Argonauti
(gr. Argonaûtai; lat. Argonautae)

Eroi leggendarii detti anche Mìnii (da Minia, il re tessalo di cui alcuni di loro, tra cui Giàsone, si dicevano discendenti), che su invito di Giasone si imbarcarono sulla nave Argo alla volta della Colchide per conquistare il vello d’oro. Il mito, antichissimo, adombra forse un’impresa storicamente avvenuta: la penetrazione coloniale greca nel Mar Nero, in età micenea, da parte della tribù dei Minii di Tessaglia. Secondo la tradizione, quando Giasone si recò a Iolco a reclamare il trono paterno usurpatogli dallo zio Pèlia, costui promise di abdicare a patto che egli riportasse in patria il vello d’oro dell’ariete su cui era fuggito Frisso (sperando, in questo modo, di liberarsi di lui). Con l’aiuto di Era, Giasone raduna circa cinquanta tra i più valenti eroi greci (il nome e il numero variano a seconda degli autori: ricordiamo Argo, Tifi, Linceo, Eracle, Ila, Orfeo, Càstore e Pollùce, Telamòne e Pèleo, Admèto, Meleagro).

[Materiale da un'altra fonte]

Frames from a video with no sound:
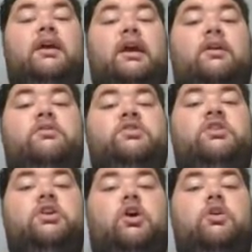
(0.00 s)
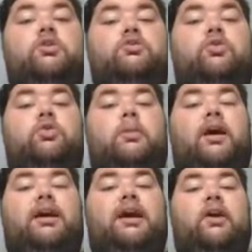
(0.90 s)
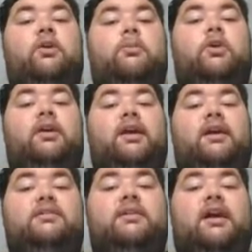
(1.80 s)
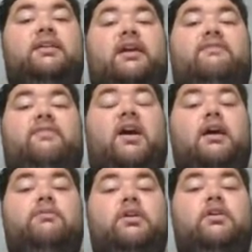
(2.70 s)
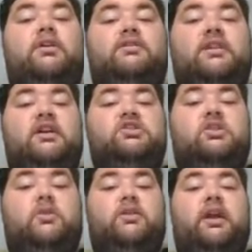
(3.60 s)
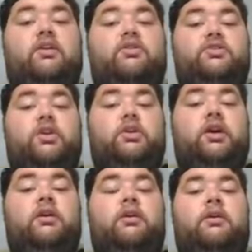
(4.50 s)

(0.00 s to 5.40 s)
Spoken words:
Arizona Cardinals quarterback Kyler Murray has signed a five-year extension with Arizona.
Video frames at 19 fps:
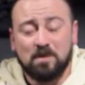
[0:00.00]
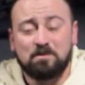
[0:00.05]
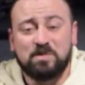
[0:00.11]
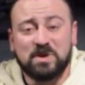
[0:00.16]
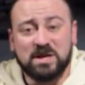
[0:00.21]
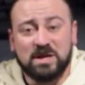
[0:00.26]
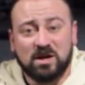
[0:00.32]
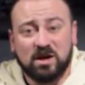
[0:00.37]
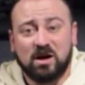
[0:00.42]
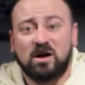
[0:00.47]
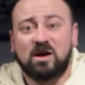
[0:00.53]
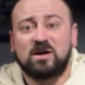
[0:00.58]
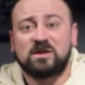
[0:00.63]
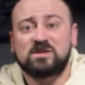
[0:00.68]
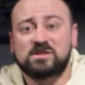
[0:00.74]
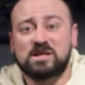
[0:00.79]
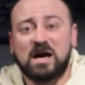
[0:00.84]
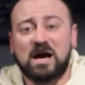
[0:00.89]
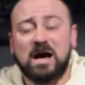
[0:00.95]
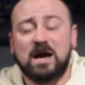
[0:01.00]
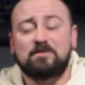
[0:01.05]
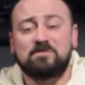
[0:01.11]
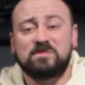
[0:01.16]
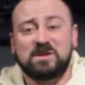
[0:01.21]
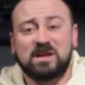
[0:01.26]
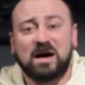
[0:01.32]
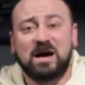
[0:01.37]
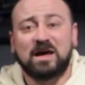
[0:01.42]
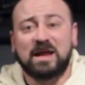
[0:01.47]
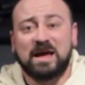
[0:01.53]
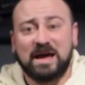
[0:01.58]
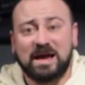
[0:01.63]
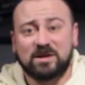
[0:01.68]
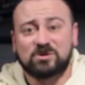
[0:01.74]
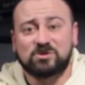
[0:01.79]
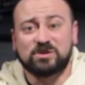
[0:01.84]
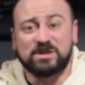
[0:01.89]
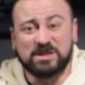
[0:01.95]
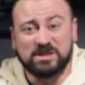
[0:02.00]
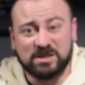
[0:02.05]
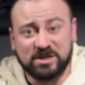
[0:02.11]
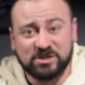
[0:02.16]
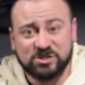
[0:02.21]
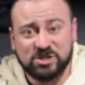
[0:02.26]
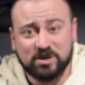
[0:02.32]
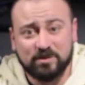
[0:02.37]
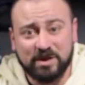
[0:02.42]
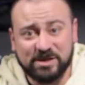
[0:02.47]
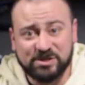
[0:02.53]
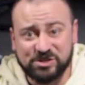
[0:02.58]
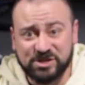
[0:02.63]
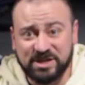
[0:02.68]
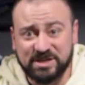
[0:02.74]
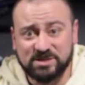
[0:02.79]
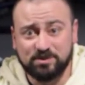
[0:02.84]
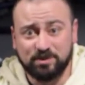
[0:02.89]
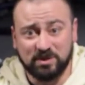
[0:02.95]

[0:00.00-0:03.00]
Because I'm not actually touching my chest,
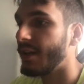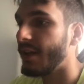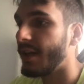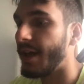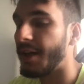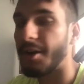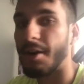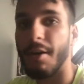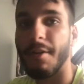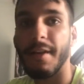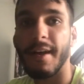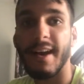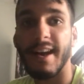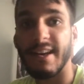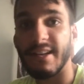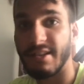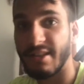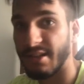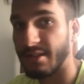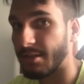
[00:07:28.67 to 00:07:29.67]
and all
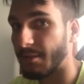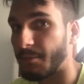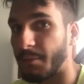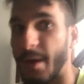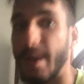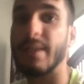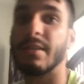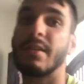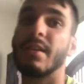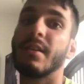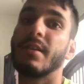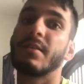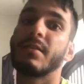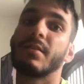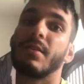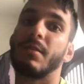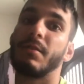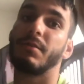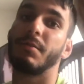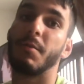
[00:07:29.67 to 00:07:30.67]
that, see some races,
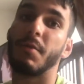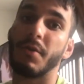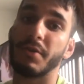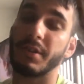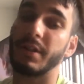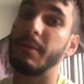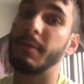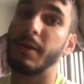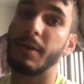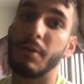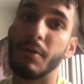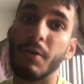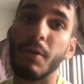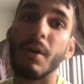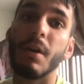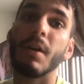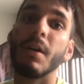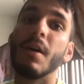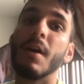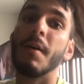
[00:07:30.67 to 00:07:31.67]
so tomorrow's gonna be
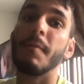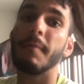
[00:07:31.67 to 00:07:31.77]
cool.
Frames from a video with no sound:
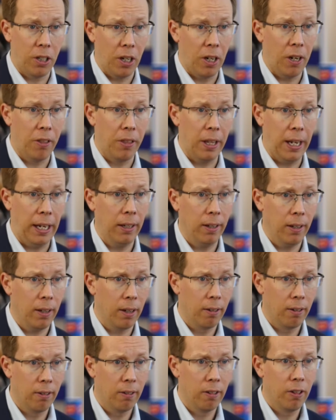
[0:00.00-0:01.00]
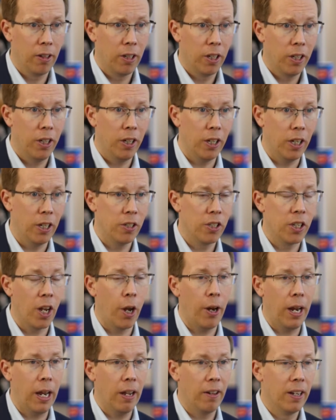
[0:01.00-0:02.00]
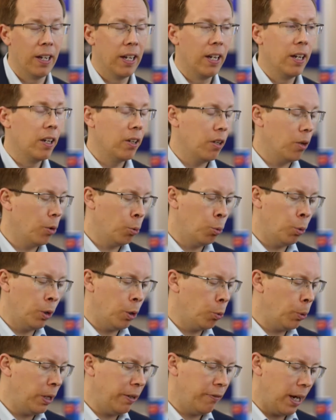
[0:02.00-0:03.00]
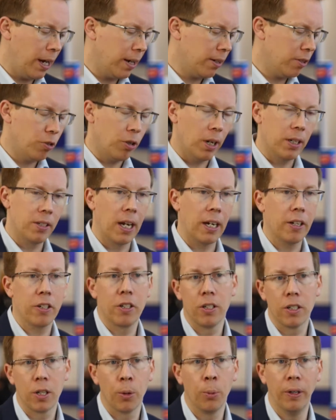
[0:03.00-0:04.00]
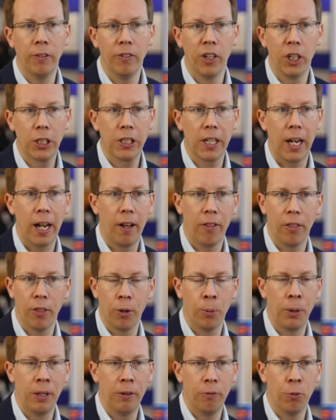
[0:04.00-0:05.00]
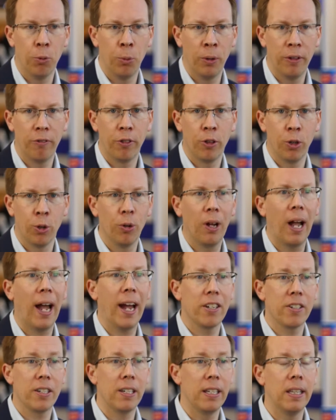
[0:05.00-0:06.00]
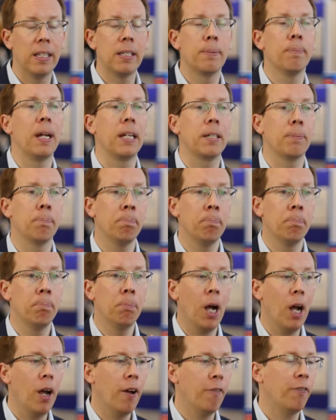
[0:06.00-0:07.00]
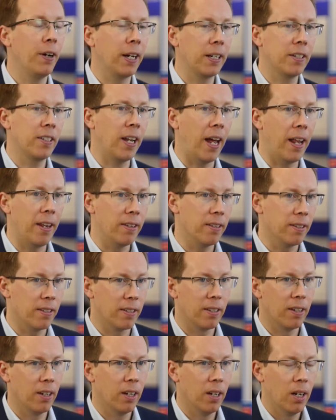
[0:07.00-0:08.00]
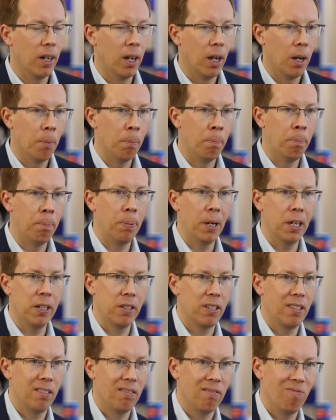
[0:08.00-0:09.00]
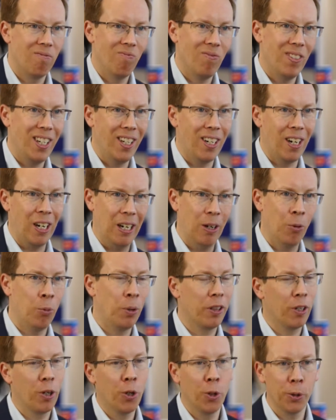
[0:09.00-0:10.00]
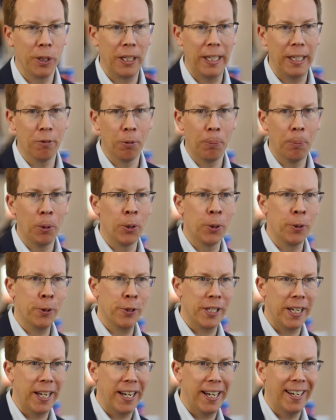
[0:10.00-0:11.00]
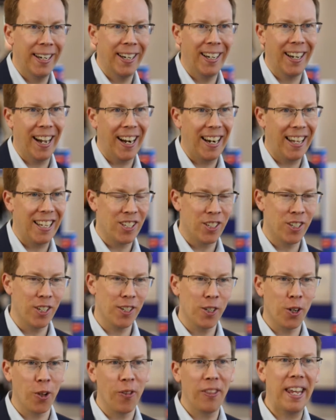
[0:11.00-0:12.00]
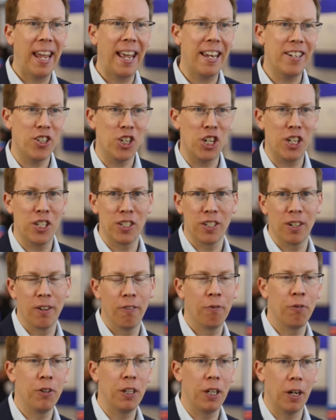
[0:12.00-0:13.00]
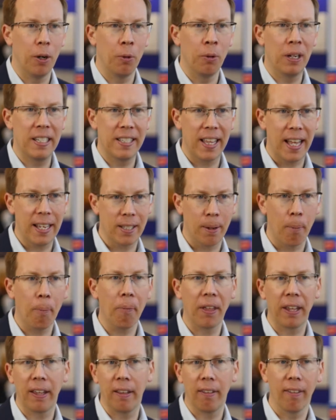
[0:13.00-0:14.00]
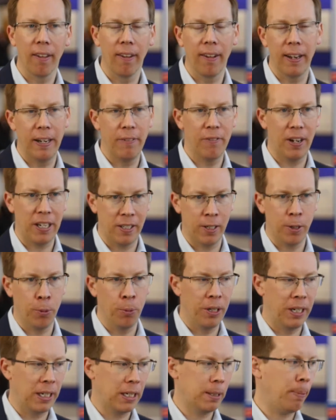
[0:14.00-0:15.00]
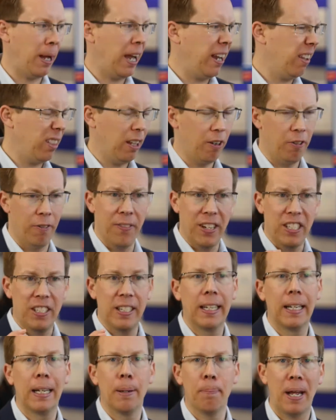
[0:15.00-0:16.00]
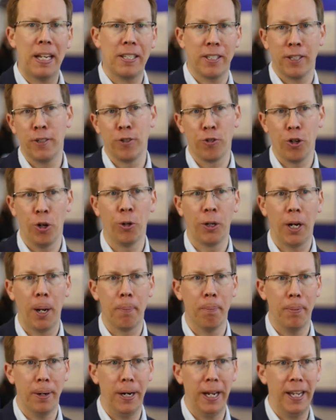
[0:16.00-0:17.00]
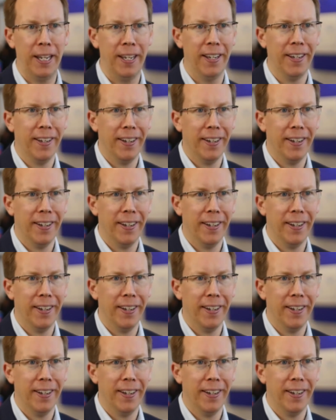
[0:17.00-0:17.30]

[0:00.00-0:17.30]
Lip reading: going to think? So we've had transactions that we've looked at that we've thought, actually this makes perfect sense, but with quarterly reporting, and it's just on the edges of, is that something that an investor would expect? They're investing in a pest control company.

Il viaggio tocca diverse terre tra cui l’isola di Lemno, Cìzico, la Misia, la Bitinia, la Tracia e finalmente, dopo le Simplègadi, la Colchide. Qui il re Eèta promise a Giasone di consegnare il vello d’oro, sorvegliato da un terribile drago, solo dopo il superamento di una prova durissima: Giasone avrebbe dovuto aggiogare un paio di tori spiranti fiamme, arare un campo consacrato a Marte, seminarvi i denti di un drago e vincere i guerrieri che ne sarebbero sorti. Giasone riuscì nell’impresa grazie alle arti magiche della figlia di Eeta, Medea, innamoratasi di lui: si impossessò dunque del vello d’oro e fuggì, portando con sé anche la donna. Sul viaggio di ritorno esistono diverse varianti mitiche. Si narra in ogni caso di un tragitto faticoso e ricco di nuove peripezie, che si risolse però nel rientro a Iolco, secondo uno schema che ricalca il viaggio di Odisseo.

La saga degli Argonauti è stata trattata da diversi autori e ha ispirato varie opere antiche e moderne. Tra le prime, degne di menzione, benché quasi interamente perdute, una trilogia drammatica di Eschilo, due tragedie (Donne di Lemno e Colchide) e un dramma satiresco (Àmico) di Sofocle, la tragedia Ipsìpile di Euripide e infine – conservati invece – il poema epico di Apollonio Rodio, Argonautiche (Varrone Atacino le tradusse in latino, ma i suoi Argonautae non sono giunti a noi), le incompiute Argonautiche di Valerio Flacco, infine un omonimo poema orfico di epoca tardo-antica (cfr. Orfeo). In àmbito moderno la saga degli Argonauti incontra una certa fortuna nel teatro (ad esempio La conquête de la toison d’or [«La conquista del vello d’oro», 1660] di P. Corneille, o la trilogia drammatica di F. Grillparzer, Das Goldene Vlies [«Il vello d’oro», 1820]), nell’arte (A. Carracci scelse il tema per una serie di affreschi [1583-1584] di Palazzo Fava a Bologna, ma già nell’antichità si contano raffigurazioni di scene o particolari della vicenda leggendaria) e nella musica (numerosi, soprattutto, i libretti di opere liriche).